Silk Road
Silk Road was shut down by the FBI and its owner was arrested on Oct. 1. Twitter/OliverSmithEU

It hasn’t been a week since the government seized and shut down Silk Road, the digital black market hidden in the underground Deep Web, and arrested the alleged owner, Ross William Ulbricht, but a Silk Road revival is almost ready. A post on Atlantis Blog, the mouthpiece for another Internet black market that was shut down just weeks earlier, hinted that “Silk Road 2.0” is ready to launch and is in the final testing stages.

The post, written by a representative of Atlantis using the name “Heisenberg2.0,” said that former vendors will get anonymous invites to join the site before it's opened to the Tor community. The author, or authors, also noted that there are at least five other projects aimed at becoming the next Silk Road, and that competing black markets such as Sheep and Black Market Reloaded are experiencing growth at exponential rates.

Silk Road 2.0
Users posted about plans to launch Silk Road 2.0 soon, less than a week after the original was shut down.
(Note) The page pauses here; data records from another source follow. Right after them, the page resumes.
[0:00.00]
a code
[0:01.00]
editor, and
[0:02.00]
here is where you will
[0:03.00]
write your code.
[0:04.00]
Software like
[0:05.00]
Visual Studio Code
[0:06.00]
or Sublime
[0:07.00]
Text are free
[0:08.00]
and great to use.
Atlantis Blog

The community is also planning ways to avoid the security lapses that allowed for Silk Road’s downfall in the first place. First among those is BitWasp, an “open source, anonymous bitcoin marketplace specifically built for use in conjunction with Tor or I2P via the hidden services such as .onion websites and eepsites [for I2P]."
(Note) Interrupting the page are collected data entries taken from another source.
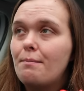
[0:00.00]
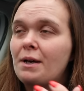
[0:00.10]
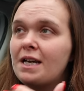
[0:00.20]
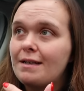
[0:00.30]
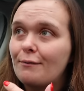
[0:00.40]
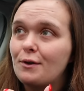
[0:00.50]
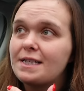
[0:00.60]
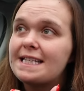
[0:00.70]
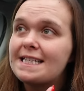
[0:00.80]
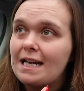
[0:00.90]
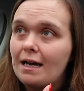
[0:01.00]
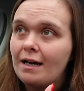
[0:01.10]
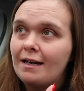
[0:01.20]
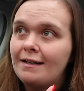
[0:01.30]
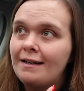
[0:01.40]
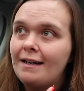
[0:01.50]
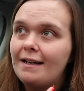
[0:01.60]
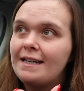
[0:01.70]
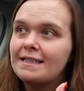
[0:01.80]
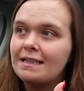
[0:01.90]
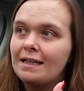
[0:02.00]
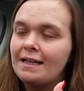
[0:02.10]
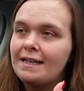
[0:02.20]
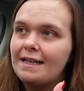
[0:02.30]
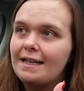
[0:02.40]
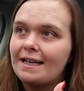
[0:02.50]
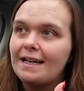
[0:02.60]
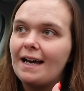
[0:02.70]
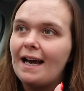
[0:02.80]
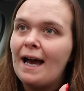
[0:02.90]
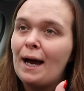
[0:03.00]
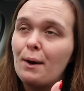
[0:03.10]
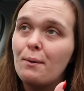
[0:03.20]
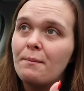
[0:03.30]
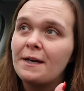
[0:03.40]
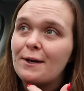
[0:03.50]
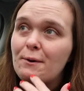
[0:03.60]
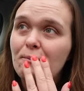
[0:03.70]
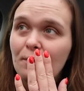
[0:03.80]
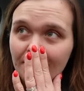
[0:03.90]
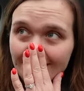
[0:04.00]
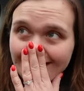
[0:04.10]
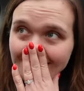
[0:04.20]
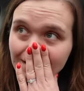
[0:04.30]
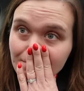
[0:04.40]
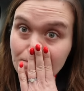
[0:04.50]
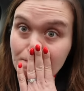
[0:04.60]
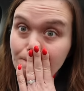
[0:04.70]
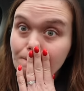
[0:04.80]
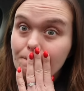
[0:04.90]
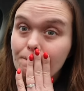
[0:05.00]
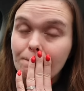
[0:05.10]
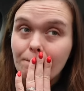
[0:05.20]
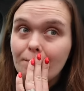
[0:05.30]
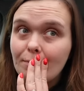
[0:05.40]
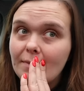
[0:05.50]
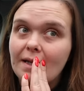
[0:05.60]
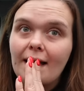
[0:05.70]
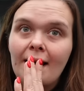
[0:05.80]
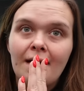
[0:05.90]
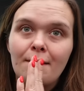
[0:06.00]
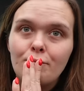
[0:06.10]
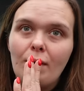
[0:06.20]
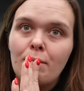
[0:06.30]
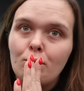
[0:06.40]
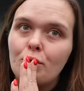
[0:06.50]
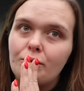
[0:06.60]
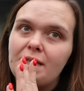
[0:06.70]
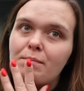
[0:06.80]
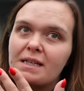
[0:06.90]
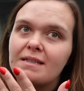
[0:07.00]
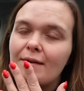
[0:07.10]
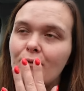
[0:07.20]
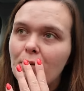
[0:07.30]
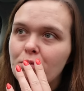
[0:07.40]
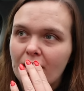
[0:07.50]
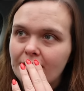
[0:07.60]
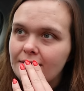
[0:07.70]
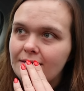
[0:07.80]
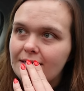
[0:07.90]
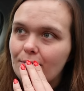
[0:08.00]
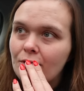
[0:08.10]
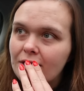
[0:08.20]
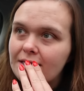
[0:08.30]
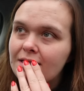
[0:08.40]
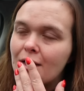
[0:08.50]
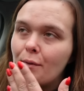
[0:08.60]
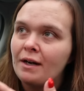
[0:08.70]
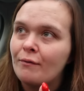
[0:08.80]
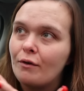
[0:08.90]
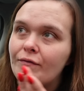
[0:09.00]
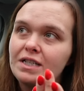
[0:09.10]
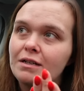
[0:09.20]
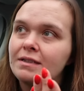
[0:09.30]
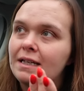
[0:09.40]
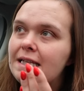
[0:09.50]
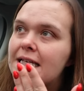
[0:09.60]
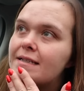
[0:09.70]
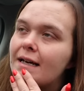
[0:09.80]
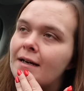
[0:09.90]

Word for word: because I've got Stan, it's like, how am I gonna work? and I'm worried because I've got brand work to do, and I've got videos like this.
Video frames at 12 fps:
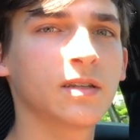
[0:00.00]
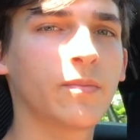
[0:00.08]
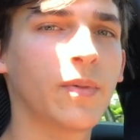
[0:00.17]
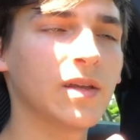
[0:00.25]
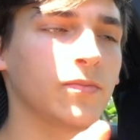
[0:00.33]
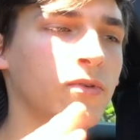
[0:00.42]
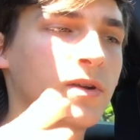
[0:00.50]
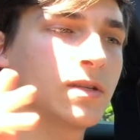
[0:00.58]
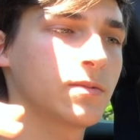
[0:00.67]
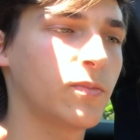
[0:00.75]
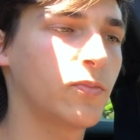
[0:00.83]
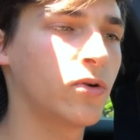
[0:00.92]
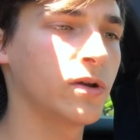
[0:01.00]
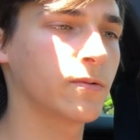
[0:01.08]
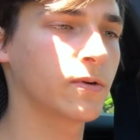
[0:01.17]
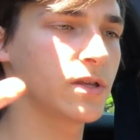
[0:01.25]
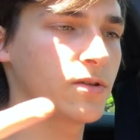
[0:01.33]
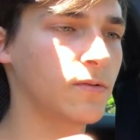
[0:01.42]
The bite point is the point
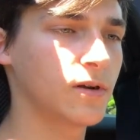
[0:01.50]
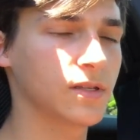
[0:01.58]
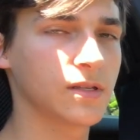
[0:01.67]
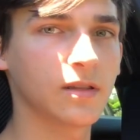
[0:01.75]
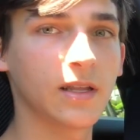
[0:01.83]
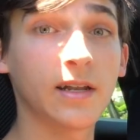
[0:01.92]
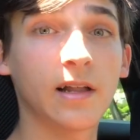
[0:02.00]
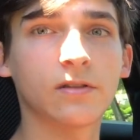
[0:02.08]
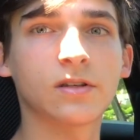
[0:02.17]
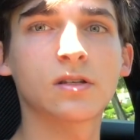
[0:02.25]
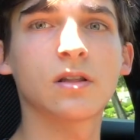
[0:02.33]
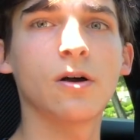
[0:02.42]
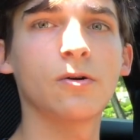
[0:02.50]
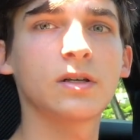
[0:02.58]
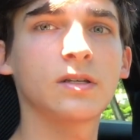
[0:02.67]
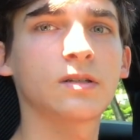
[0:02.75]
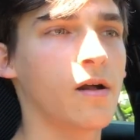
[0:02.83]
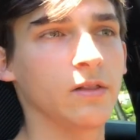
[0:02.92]
where you want to let it out the slowest.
BitWasp aims to make it easier for someone to establish and operate a website like Silk Road, and make it possible for hackers to set up any number of Silk Road imitators.

“This is essential because, as with nature, competition will select for the best, most secure and most revolutionary marketplaces,” Heisenberg2.0 wrote.

It will make policing them much more difficult. The process will become like a digital version of Whack-a-Mole, with a new version popping up every time one is shut down, similar to the strategy adopted by The Pirate Bay.

If the sites want to stay secure, they may need to move away from the Tor network for anonymous browsing. The latest leaks from Edward Snowden reveal that the NSA and GCHQ have made cracking the Tor network a priority and view online anonymity as a threat to their mission.